Réunion anti-THT, le 27 et 28/11/2005 à Arles-sur-Tech
Les "mouvements citoyens" opposés au passage transpyrénéen d'une ligne à Très Haute Tension (THT - 400.000 volts) en Catalogne, française et espagnole, vont interpeller leurs gouvernements respectifs toute la semaine prochaine, pour "tuer dans l'oeuf" un thème possible du sommet franco-espagnol du 7 décembre. Et dans cette perspective, l'association française "non à la THT" organise pour le week-end des 27 et 28 novembre un "contre-sommet" à Arles-sur-Tech (Pyrénées-Orientales), dans le Vallespir, dernier tracé hypothétique de la ligne transpyrénéenne.
Ces "Rencontres européennes anti-THT" devraient, selon les organisateurs, permettre d'organiser au niveau européen des militants venus d'Ecosse, Belgique, Italie, France, Espagne. Le tout dans une ambiance festive, avec orchestres militants et conférenciers spécialisés. Les "Actes" du contre-sommet seront envoyés au président Jacques Chirac et au chef du gouvernement espagnol, José Luis Rodriguez Zapatero, pour que soit définitivement abandonné le projet franco-espagnol de 2001. Alain Rollat, ancien journaliste du Monde et militant "anti-THT", explique: "nous allons mettre le président Chirac face aux déclarations du candidat Jacques Chirac, à Avranches le 18 mars 2002 qui déclarait: "Il n'est pas acceptable que des forêts de pylones de toutes natures défigurent nos campagnes et même nos plus beaux sites". "Ce discours a fondé la rédaction d'une Charte de l'environnement précise. Oui c'est une insurrection civique(...): si nous y étions contraints, nous entrerions en éco-résistance", insiste l'ancien journaliste.
Le Serment anti-THT
Par "le serment de Monferrer", un petit village "menacé par la THT", les 14 maires du Vallespir se sont déjà engagés en août à refuser tout contact avec Réseau de Transport d'Electricité, "pour ne pas s'exposer au probable chant des sirènes financier de la haute tension". Le 12 novembre, ils ont fait graver le serment dans le marbre, et l'ont fixé au frontispice de la mairie du village... L'opposition est unanime, soutenue par sénateur-maire UMP de Perpignan, Jean-Paul Alduy comme par le président socialiste du Conseil général du département, Christian Bourquin, qui a repris contre la THT le mot d'ordre des républicains espagnols assiégés par les franquistes: "No pasaran" ("ils ne passeront pas"). On évoque ici "paysages vierges défigurés, expositions dangereuses aux champs électro-magnétiques, dangers d'incendie, mercantilisme mondialiste des grands producteurs d'électricité nucléaire"...

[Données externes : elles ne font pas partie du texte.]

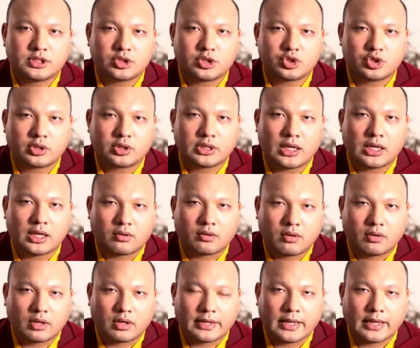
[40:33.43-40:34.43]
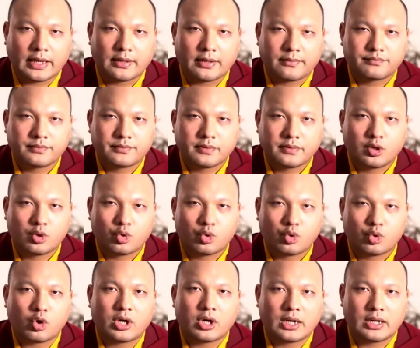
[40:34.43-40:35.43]
And then when he was 39,
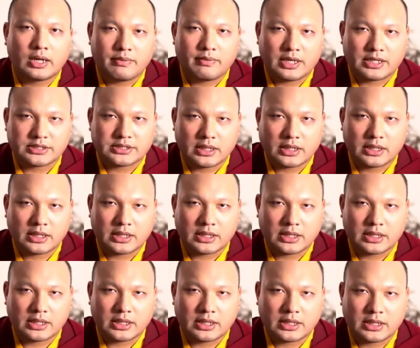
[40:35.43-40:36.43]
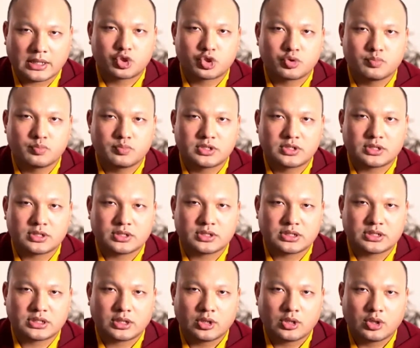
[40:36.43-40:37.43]
in 1118, he went to
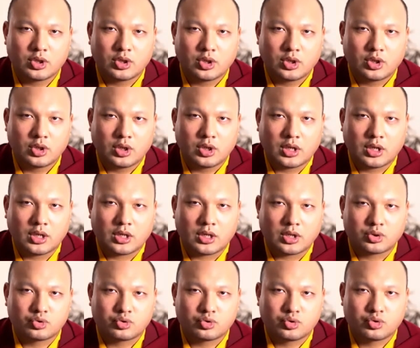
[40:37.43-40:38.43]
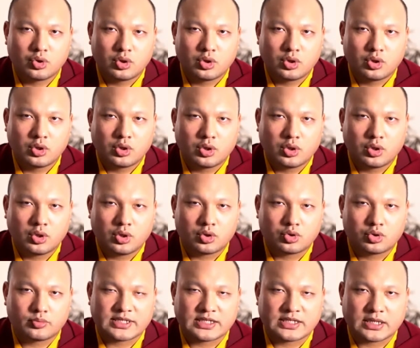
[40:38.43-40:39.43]
Ulka, and
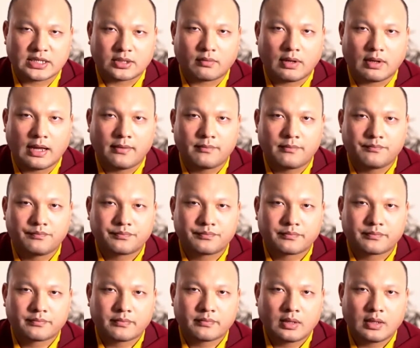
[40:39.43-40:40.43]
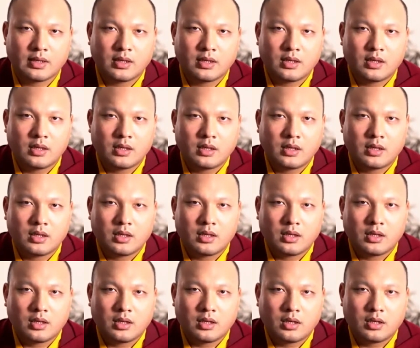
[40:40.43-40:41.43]
he spent
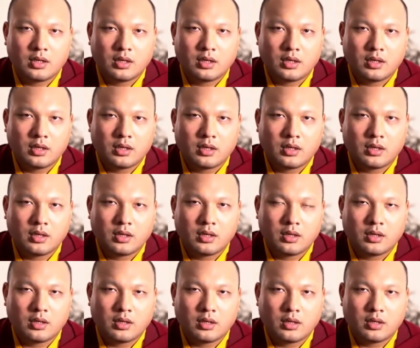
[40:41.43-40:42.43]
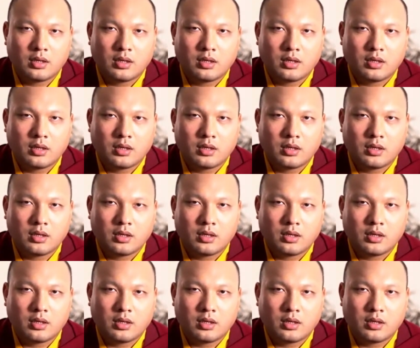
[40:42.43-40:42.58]
3 years practicing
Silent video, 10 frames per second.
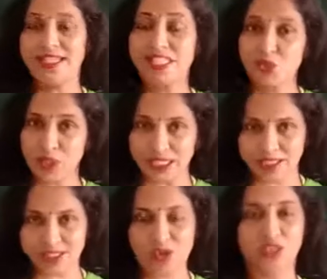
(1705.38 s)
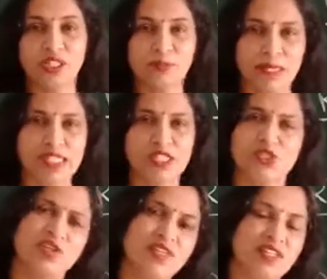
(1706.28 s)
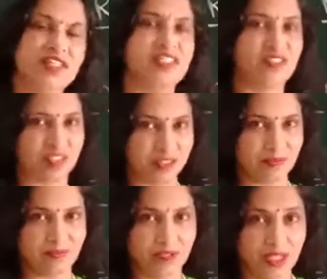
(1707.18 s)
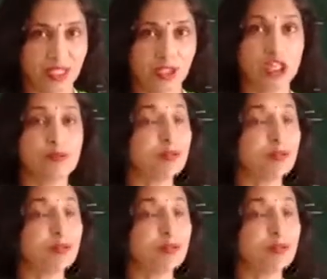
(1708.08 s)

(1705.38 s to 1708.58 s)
insulators on the basis of resistivity. Now, it's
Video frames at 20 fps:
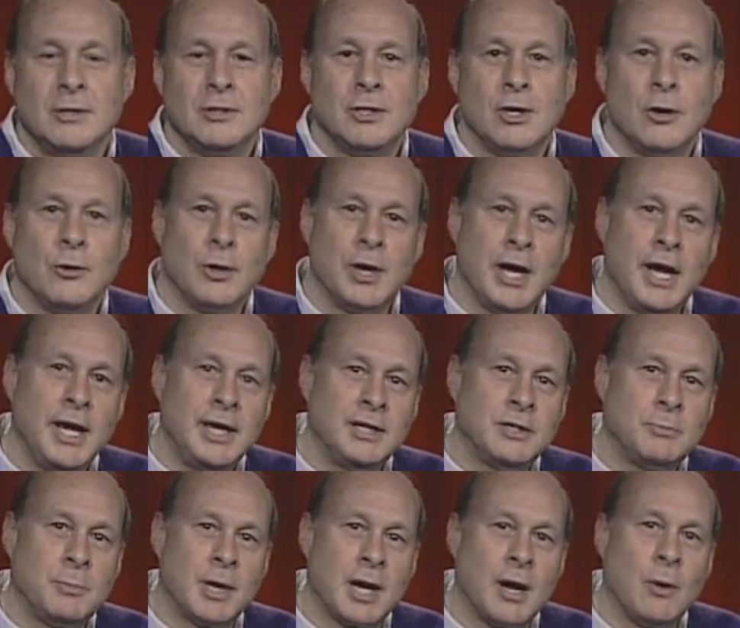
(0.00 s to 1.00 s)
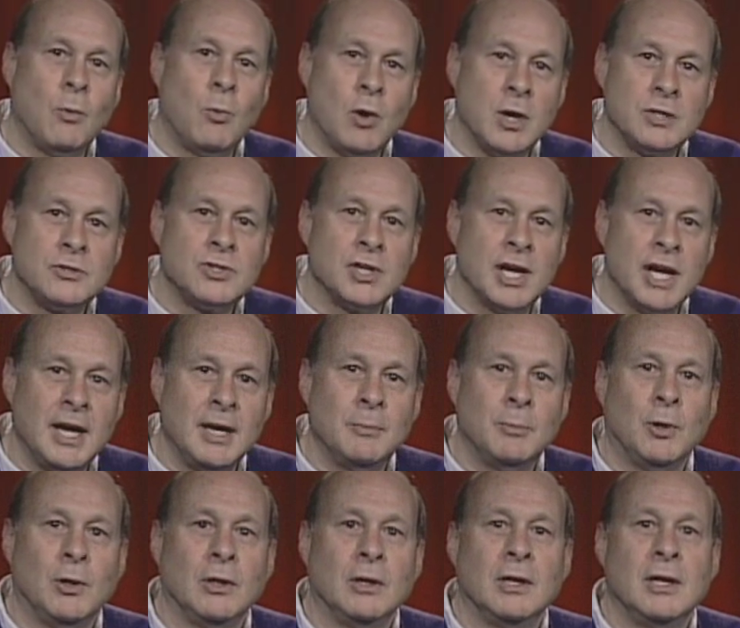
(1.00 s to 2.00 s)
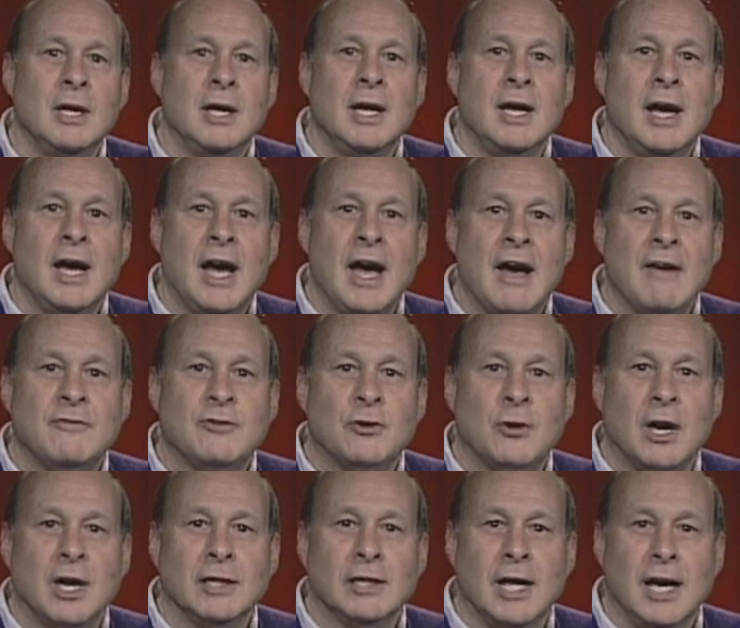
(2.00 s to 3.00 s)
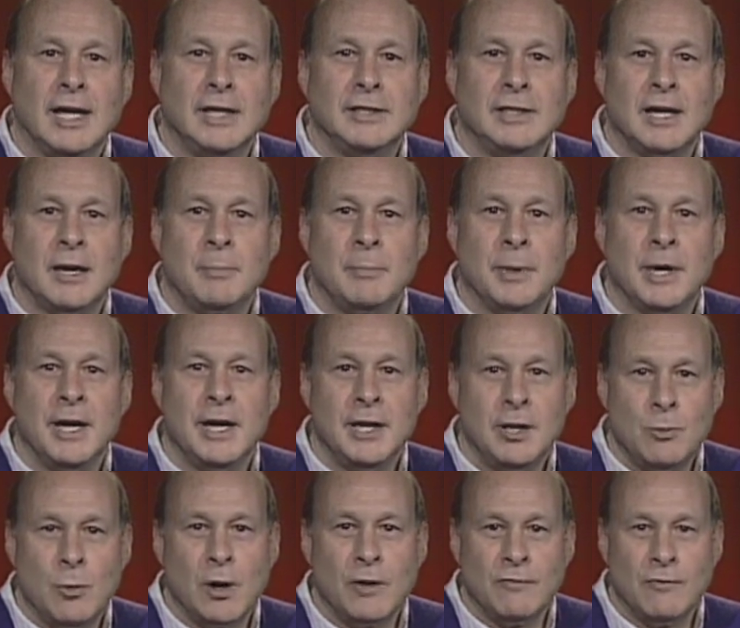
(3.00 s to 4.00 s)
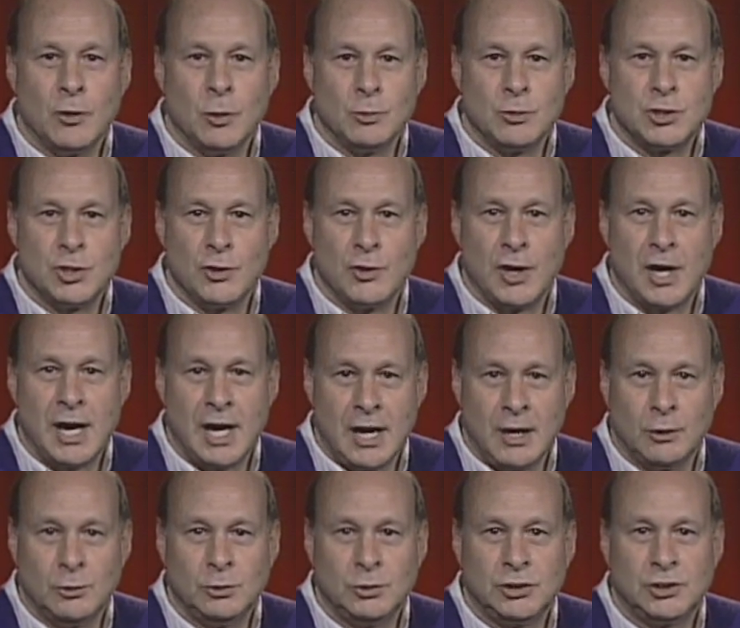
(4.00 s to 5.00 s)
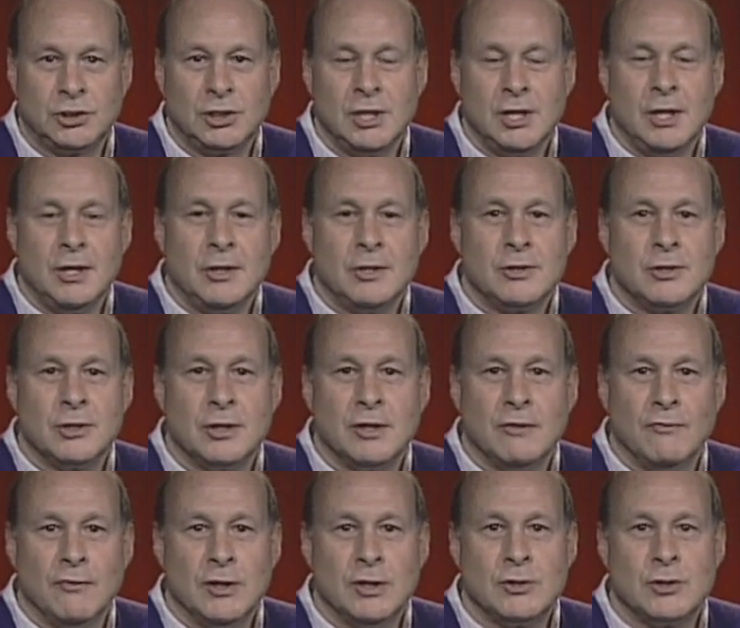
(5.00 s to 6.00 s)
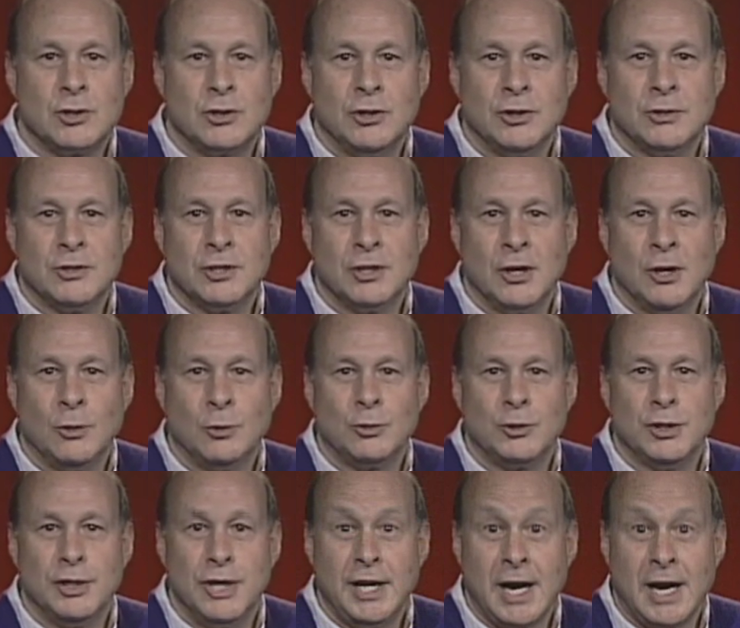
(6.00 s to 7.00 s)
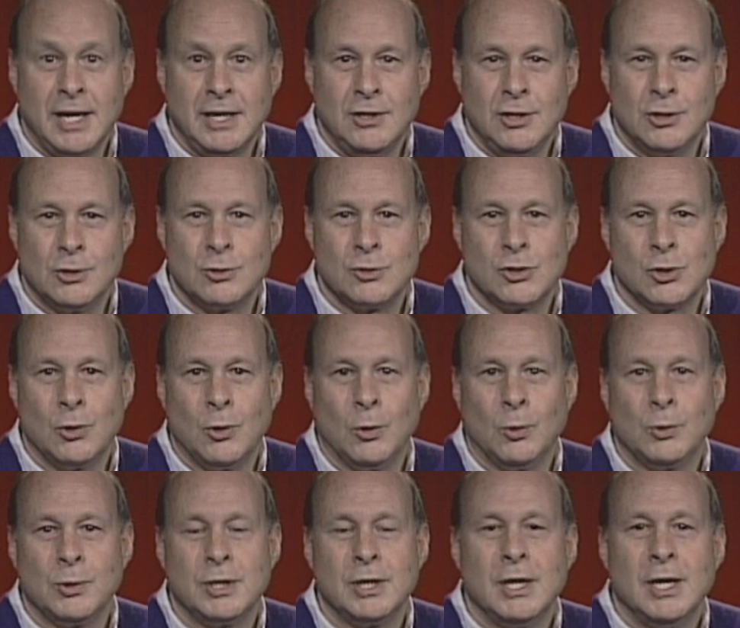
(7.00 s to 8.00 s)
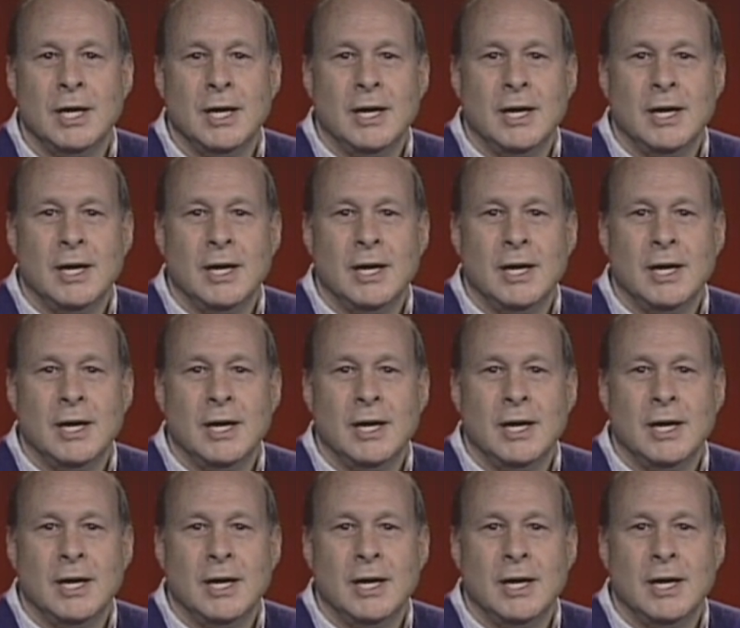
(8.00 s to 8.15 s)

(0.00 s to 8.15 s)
to go to eight, but I was able, after I lined up eighty-one votes in the House, to convince her to go to nine years old.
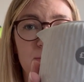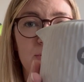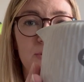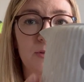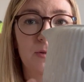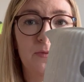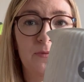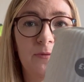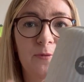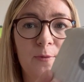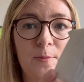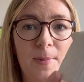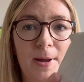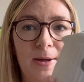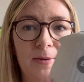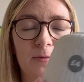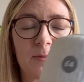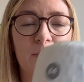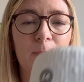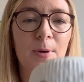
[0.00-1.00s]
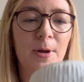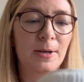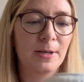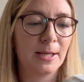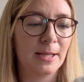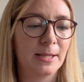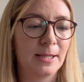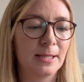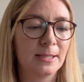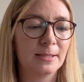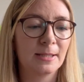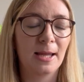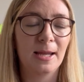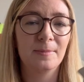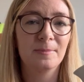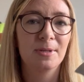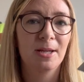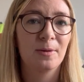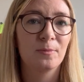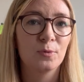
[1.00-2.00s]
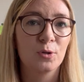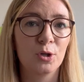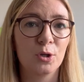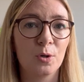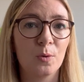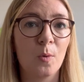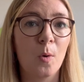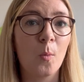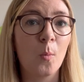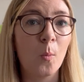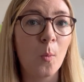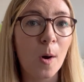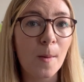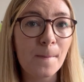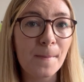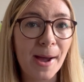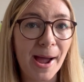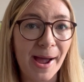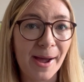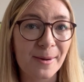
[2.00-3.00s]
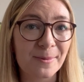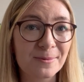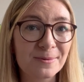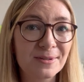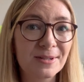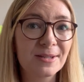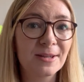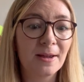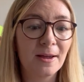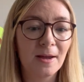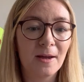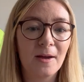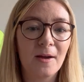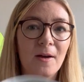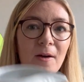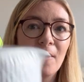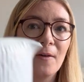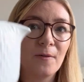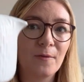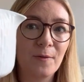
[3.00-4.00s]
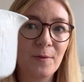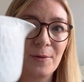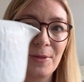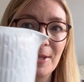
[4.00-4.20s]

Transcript: was £4, but this came down to £1 for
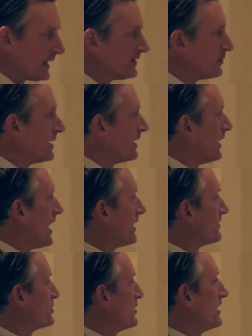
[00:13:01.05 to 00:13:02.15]
there have been a lot
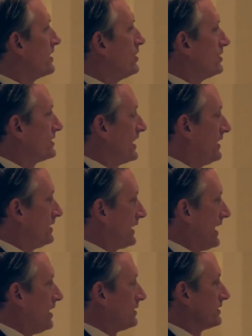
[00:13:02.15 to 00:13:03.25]
of shingles held
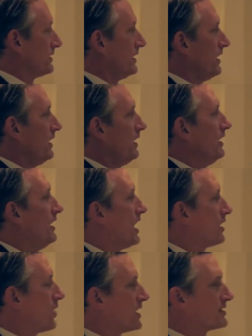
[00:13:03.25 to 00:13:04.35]
out
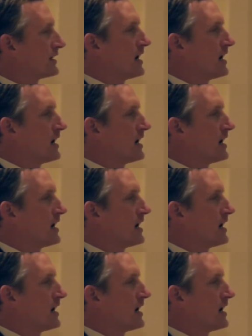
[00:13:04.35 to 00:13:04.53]
across the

La situation est moins claire côté espagnol. La volonté du transporteur, Red Electrica Espanola, rejoint celle du socialiste Pasqual Maragall, président de l'autonomie catalane, la Generalitat: "pour alimenter la future ligne TGV Perpignan-Barcelone, pour sécuriser l'alimentation de la Costa Brava et faire baisser le prix de l'énergie". Ces arguments ne satisfont ni gauche républicaine (ERC), ni Verts catalans, membres du gouvernement tripartite à Barcelone. Mais il modèrent leurs critiques pour ne pas mettre la coalition dans l'embarras. La jonction définitive entre les "anti-THT" francais et les "anti-linea" espagnols, se fera jeudi à Girona, lors d'un débat contradictoire organisé dans le cadre de la Diputacio (équivalent d'un conseil général) où seront exposés arguments pour ou contre. Mais déjà le rendez-vous est pris pour Arles-sur-Tech, décrit par certains comme un "nouveau Larzac", berceau d'un certain José Bové.